While I don’t use Linux on the desktop, I run a couple of servers on Ubuntu and other distributions. My interest in Linux on the desktop roots in friends and relatives sometimes asking me for advice on cheap/free operating systems for older boxes and laptops, which is why I try to keep a little informed on developments in this area as well.
Linux Mint presents itself as a more user-friendly variant of the well-known Ubuntu distribution of Linux. My first impression of the website was utter astonishment - I’ve never before seen so many paid ads on the website of any other open-source project.
The real shocker however came when I booted the latest version (Linux Mint 10) up in a virtual machine and tried surfing the web using Linux Mint’s included Firefox browser. Any and all searches done through the search field are directed to a Google Custom Search Engine, which makes the project money from clicks on ads.

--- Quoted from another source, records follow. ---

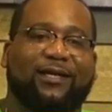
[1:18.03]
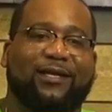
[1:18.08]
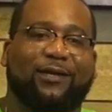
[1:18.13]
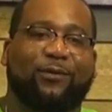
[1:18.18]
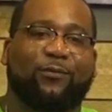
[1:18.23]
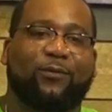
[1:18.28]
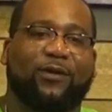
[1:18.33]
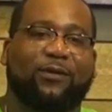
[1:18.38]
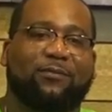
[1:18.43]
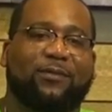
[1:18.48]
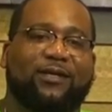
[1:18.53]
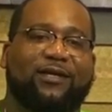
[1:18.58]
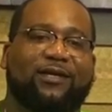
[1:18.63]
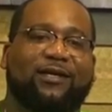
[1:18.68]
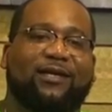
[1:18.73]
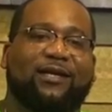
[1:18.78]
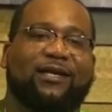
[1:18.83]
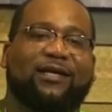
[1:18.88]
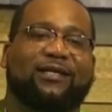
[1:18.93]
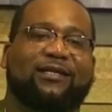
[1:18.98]
Get with me.
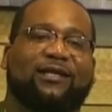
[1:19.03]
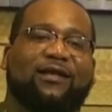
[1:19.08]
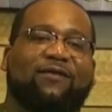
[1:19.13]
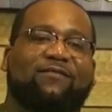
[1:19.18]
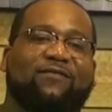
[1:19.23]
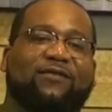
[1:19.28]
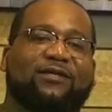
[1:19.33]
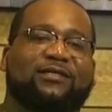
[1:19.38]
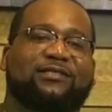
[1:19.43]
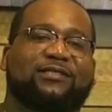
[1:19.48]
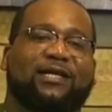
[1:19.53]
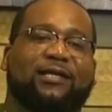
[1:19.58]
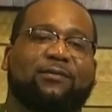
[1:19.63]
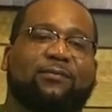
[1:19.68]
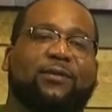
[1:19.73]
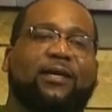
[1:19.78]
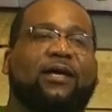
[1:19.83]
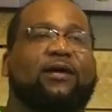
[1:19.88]
Definitely check meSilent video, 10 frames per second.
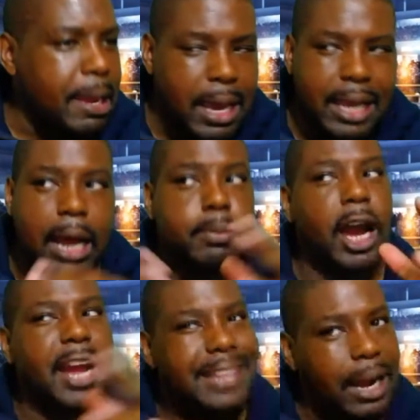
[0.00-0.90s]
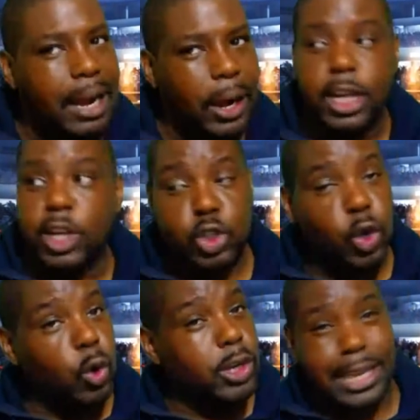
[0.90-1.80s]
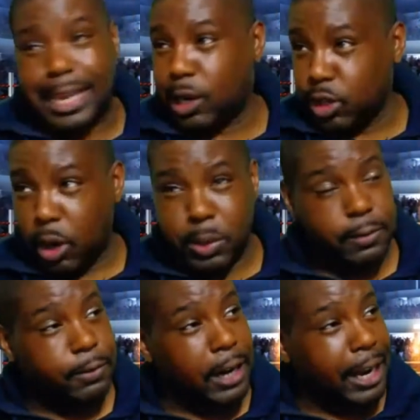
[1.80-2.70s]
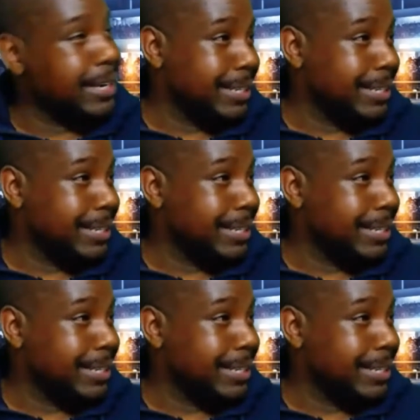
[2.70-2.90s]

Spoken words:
man, I'm going that way. Saunders ain't got no one to fight.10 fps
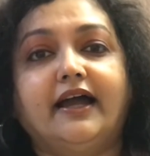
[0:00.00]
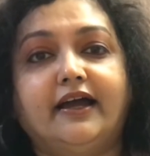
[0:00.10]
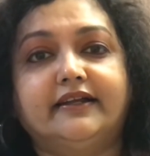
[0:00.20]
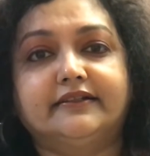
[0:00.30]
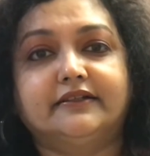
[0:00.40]

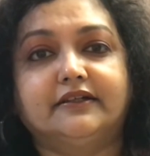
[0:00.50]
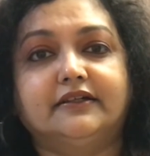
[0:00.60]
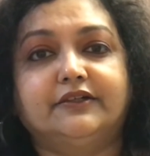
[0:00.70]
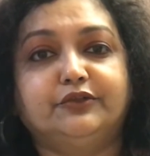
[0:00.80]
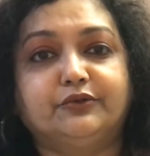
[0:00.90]
and
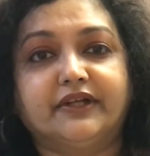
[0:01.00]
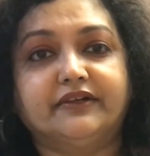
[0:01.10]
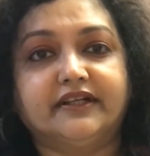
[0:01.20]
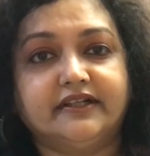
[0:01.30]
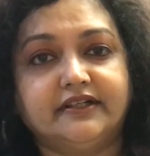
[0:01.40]
you
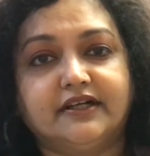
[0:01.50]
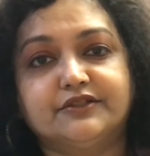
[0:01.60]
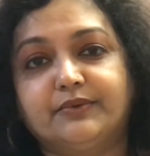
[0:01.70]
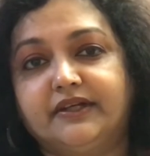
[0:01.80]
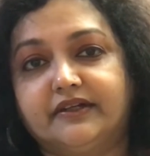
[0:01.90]
can get in
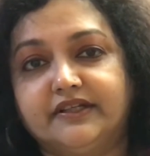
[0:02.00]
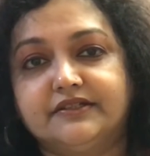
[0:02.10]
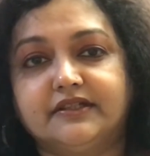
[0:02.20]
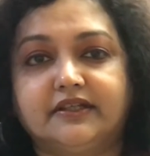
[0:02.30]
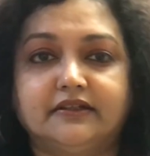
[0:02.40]
touch by
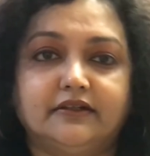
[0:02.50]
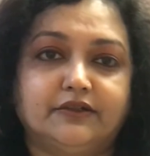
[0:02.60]
writing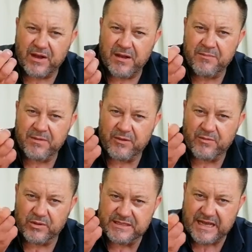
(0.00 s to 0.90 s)
time, it
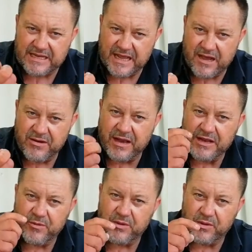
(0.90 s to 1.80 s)
will sag down
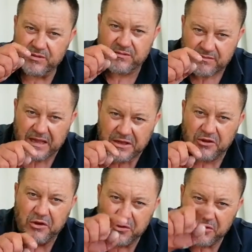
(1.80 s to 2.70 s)
and you will
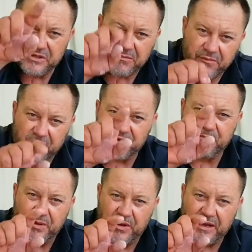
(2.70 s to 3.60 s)
tend to lose some of your
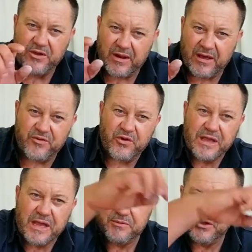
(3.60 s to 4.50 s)
spill and you'll have to
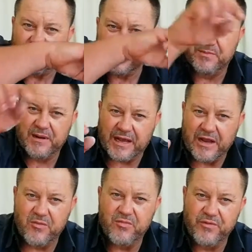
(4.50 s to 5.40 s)
recapture your spill
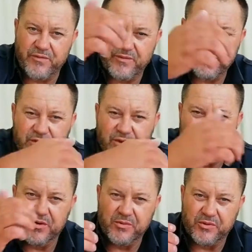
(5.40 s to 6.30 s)
again or move your
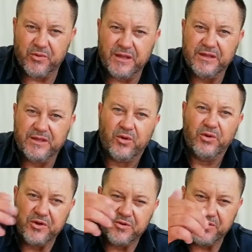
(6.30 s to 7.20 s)
booms or
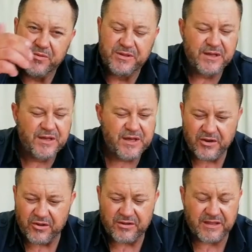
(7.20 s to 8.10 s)
install new booms.
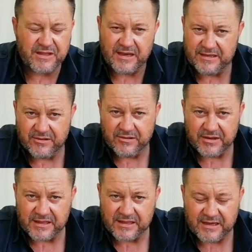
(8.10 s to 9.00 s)
Not in
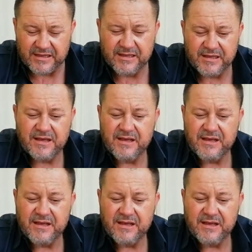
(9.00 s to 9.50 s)
this case.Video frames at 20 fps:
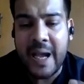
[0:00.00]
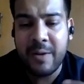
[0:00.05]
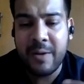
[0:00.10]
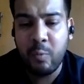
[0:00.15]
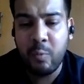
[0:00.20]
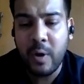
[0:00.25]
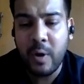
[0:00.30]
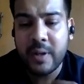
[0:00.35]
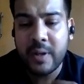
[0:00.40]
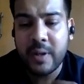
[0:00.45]

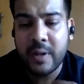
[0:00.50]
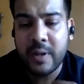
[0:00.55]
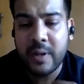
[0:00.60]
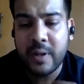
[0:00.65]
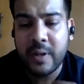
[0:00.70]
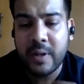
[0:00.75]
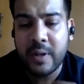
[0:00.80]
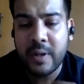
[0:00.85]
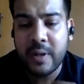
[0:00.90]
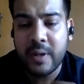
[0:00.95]
And what they
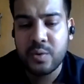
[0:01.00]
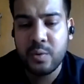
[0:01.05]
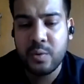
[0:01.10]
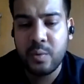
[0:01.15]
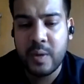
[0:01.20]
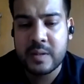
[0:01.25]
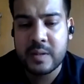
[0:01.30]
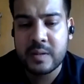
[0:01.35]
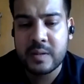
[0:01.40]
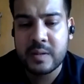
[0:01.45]
used to do
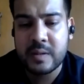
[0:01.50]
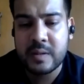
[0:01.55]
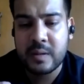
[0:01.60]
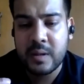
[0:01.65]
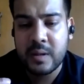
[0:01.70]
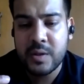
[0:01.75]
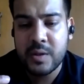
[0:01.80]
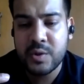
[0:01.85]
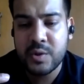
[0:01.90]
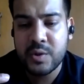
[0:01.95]
was
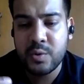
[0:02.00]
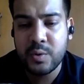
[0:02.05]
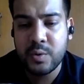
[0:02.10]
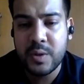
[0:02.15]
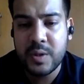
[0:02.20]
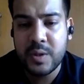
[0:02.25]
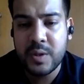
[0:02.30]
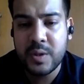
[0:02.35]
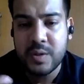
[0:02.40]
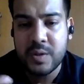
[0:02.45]

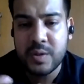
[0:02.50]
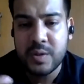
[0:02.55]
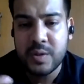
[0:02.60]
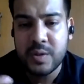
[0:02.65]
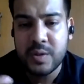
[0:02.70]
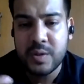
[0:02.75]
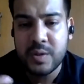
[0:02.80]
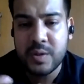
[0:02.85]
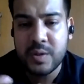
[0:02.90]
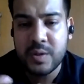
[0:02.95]
students who
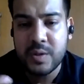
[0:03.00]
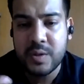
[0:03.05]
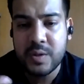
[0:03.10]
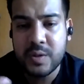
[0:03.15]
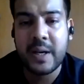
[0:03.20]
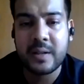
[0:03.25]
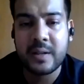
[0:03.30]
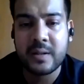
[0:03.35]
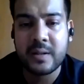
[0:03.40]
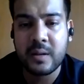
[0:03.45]
were part of
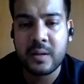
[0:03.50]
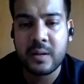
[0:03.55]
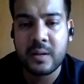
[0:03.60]
thatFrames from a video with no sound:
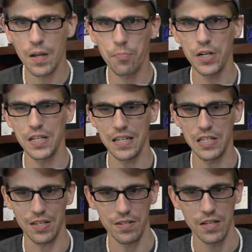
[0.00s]
Pretty
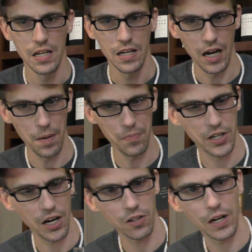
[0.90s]
decent. The
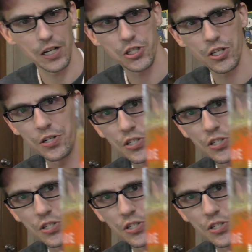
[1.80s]
color I just showed you aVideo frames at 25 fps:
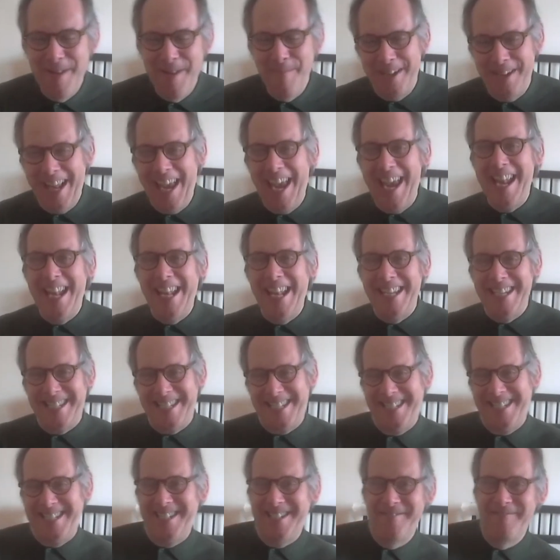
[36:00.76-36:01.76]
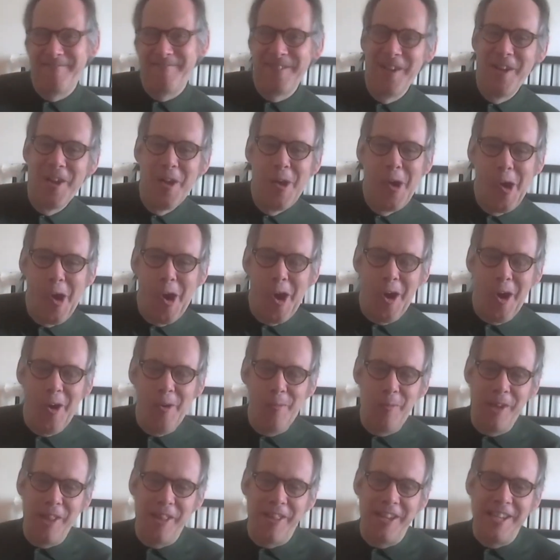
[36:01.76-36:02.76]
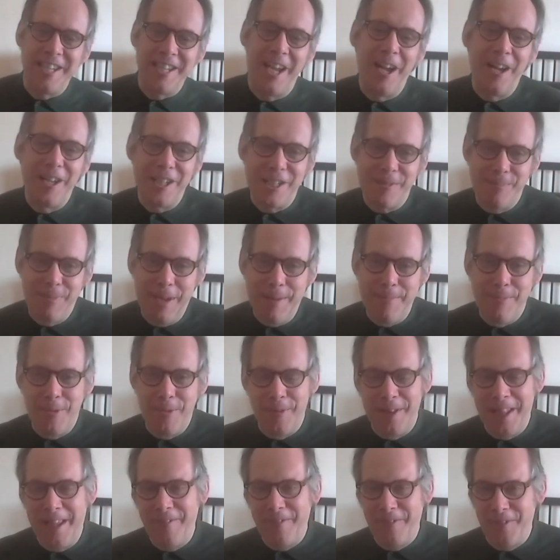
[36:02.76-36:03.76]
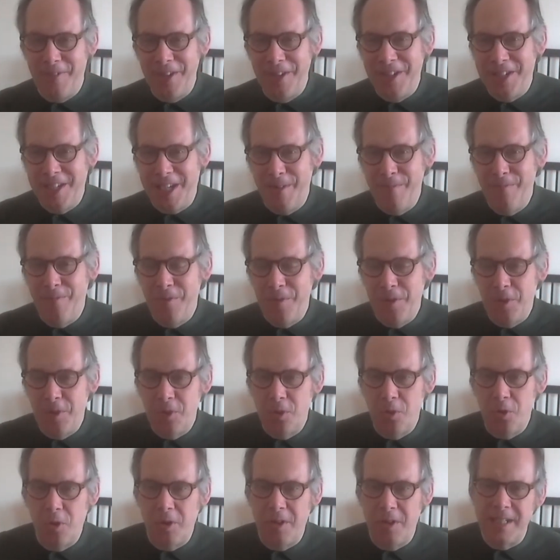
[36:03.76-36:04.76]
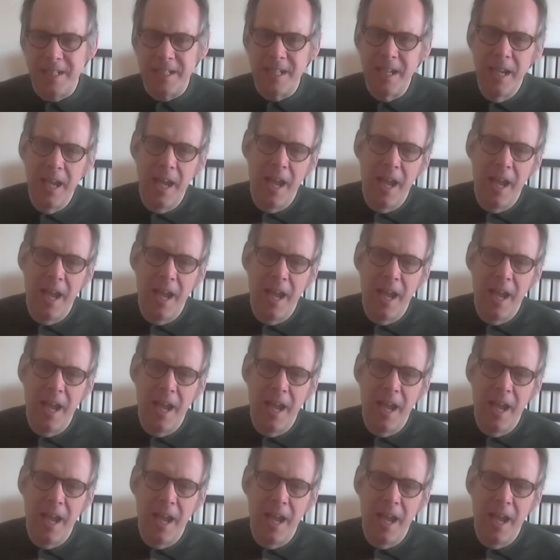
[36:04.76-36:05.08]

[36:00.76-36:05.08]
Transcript: playlist. One of the things I ask people when they first come through the door, because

Now, I am quite sure there is nothing illegal in this approach to funding the project, but I find this highly unethical for a popular open-source project. First of all, a Custom Search Engine allows them to filter out certain searches, bordering censorship. More important to me is the question “If somebody modifies one application to make money, what else did they change in the system?”.
Notwithstanding the arguable improvements for newbie Linux users in Linux Mint, to me this approach is piggy-bagging on the success and effort of the Ubuntu developers in order to raise money for unknown causes, so I will continue recommending official Ubuntu versions to friends and relatives looking for a free operating system.